Apple’s requirement for app developers to use its in-app payment system and pay commissions of 15% to 30% on digital goods purchases has been criticized by regulators and lawmakers. closely monitored around the world.

An investigation by the Dutch Consumer and Markets Authority (ACM) into whether Apple’s practices led to the abuse of a dominant market position was launched in 2019. But later that has reduced its scope to focus mainly on apps in the dating market, including Tinder owners Match Group Inc (NASDAQ:).

“We disagree with the ACM’s order and have filed an appeal,” Apple said in a statement. It added that “Apple, without a dominant position in the software distribution market in the Netherlands, has invested enormous resources to help dating app developers reach customers and thrive on the App.” Store.”

Reuters reported in October that the ACM had discovered Apple’s anticompetitive practices and ordered the change, but the decision was not announced until Friday.

The regulator’s decision said Apple had violated competition law. It ordered Apple to regulate unreasonable conditions in its App Store that apply to dating app providers.
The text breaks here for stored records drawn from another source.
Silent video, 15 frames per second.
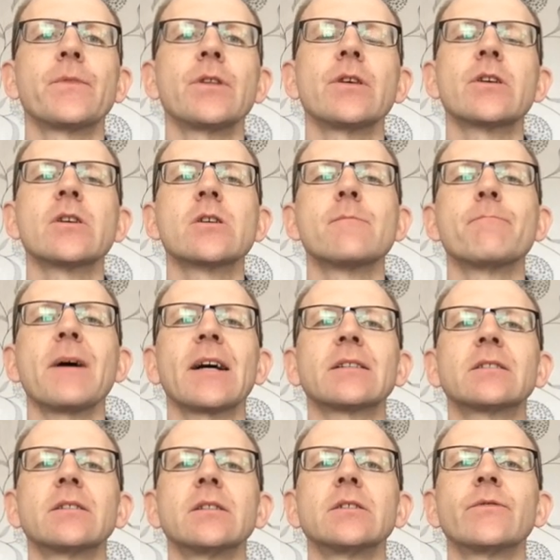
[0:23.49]
You can come back
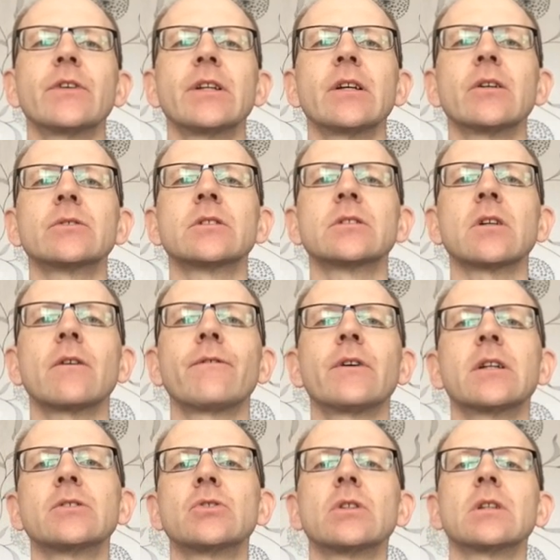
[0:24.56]
to these videos as
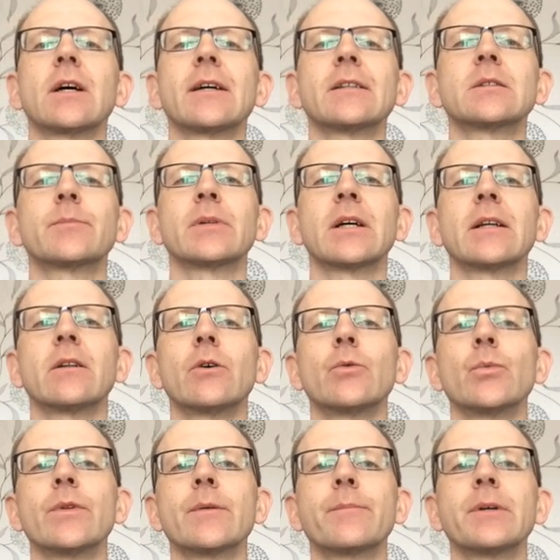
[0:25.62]
often as you like to play
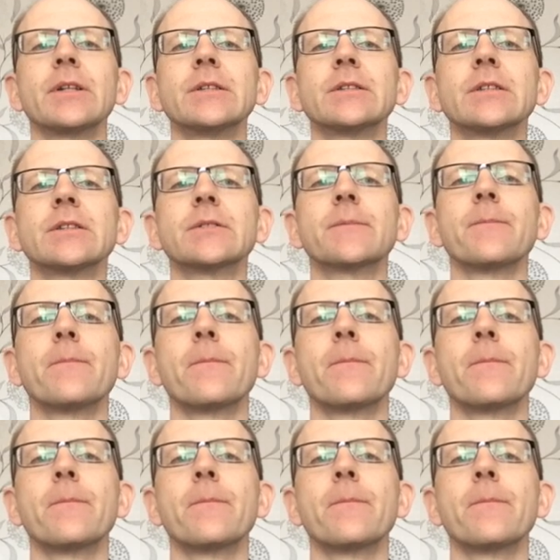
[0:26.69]
along with the pieces.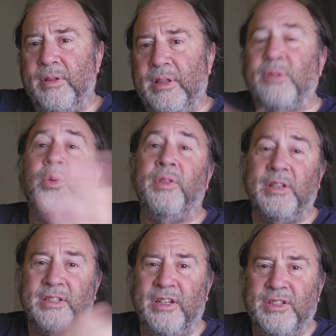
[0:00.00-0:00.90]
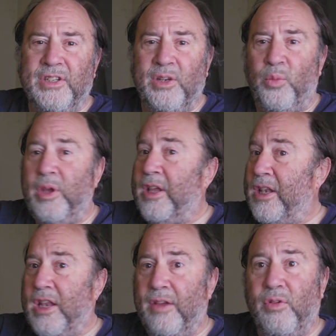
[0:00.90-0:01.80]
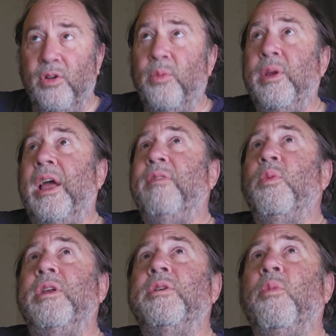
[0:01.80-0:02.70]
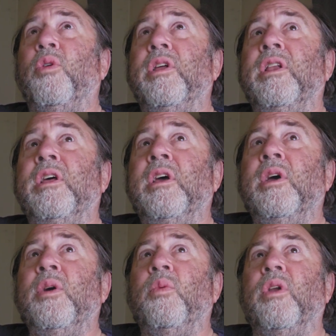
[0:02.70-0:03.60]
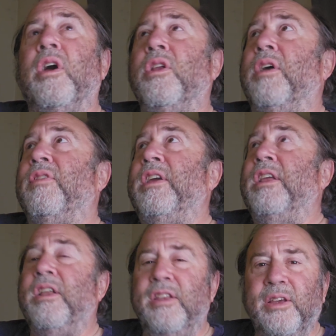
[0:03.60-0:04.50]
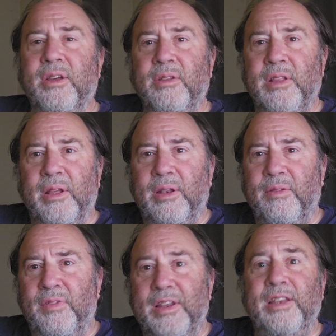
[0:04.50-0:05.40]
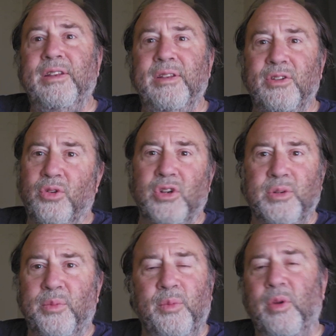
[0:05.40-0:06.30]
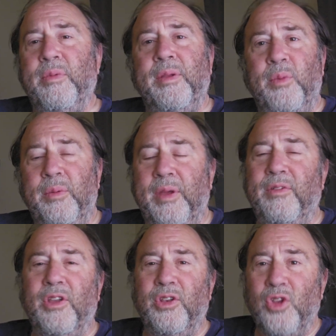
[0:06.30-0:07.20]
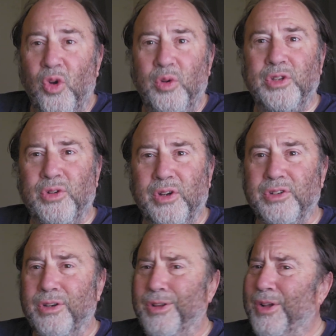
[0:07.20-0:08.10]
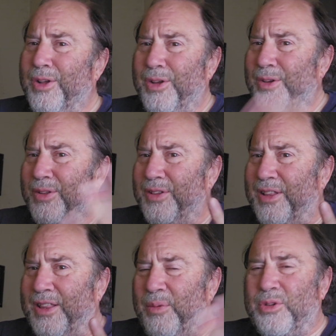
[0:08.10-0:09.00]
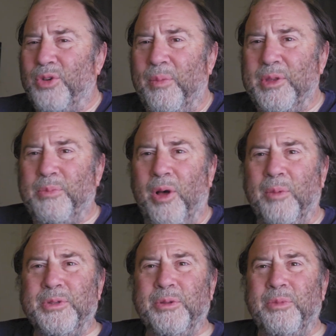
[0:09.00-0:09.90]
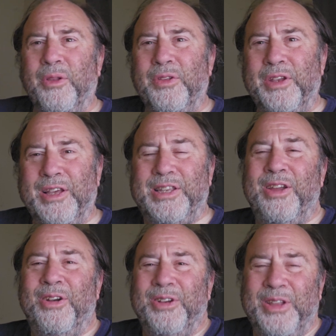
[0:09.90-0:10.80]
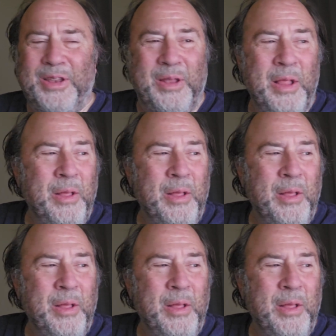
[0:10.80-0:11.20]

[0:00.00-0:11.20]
That's one of the things that's in a scene. We have to wait till morning. We're not going to have any idea that if any destruction, we may have done no destruction. The thing was drop these bombs in the middle of the desert, and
The decision requires Apple to allow dating app providers to use alternative payment systems. The company faces fines of up to 50 million euros ($56.6 million) if it doesn’t comply.

A statement said Apple has been given until January 15 to implement the changes.

“We welcome the ruling issued today by the Court of Rotterdam confirming ACM’s decision that Apple’s forced use of its in-app payment system and other activities violates Dutch competition law. and EU and must be phased out by January 15,” the Match group said in an email report.

The disclosure of Apple’s regulatory hurdles in the Netherlands comes after the iPhone maker lost a battle in South Korea to block a law requiring major app platform providers such as Apple and Alphabet (NASDAQ 🙂 Inc of Google allows developers to use third party payment services.

Google has indicated that it will allow such payments, although it will still charge a commission for them. Apple has not yet commented on its compliance plans in South Korea.

Apple is facing proposed legislation in the European Union and the United States that would force Apple to change its policies on in-app payments and other business practices opposed by developers.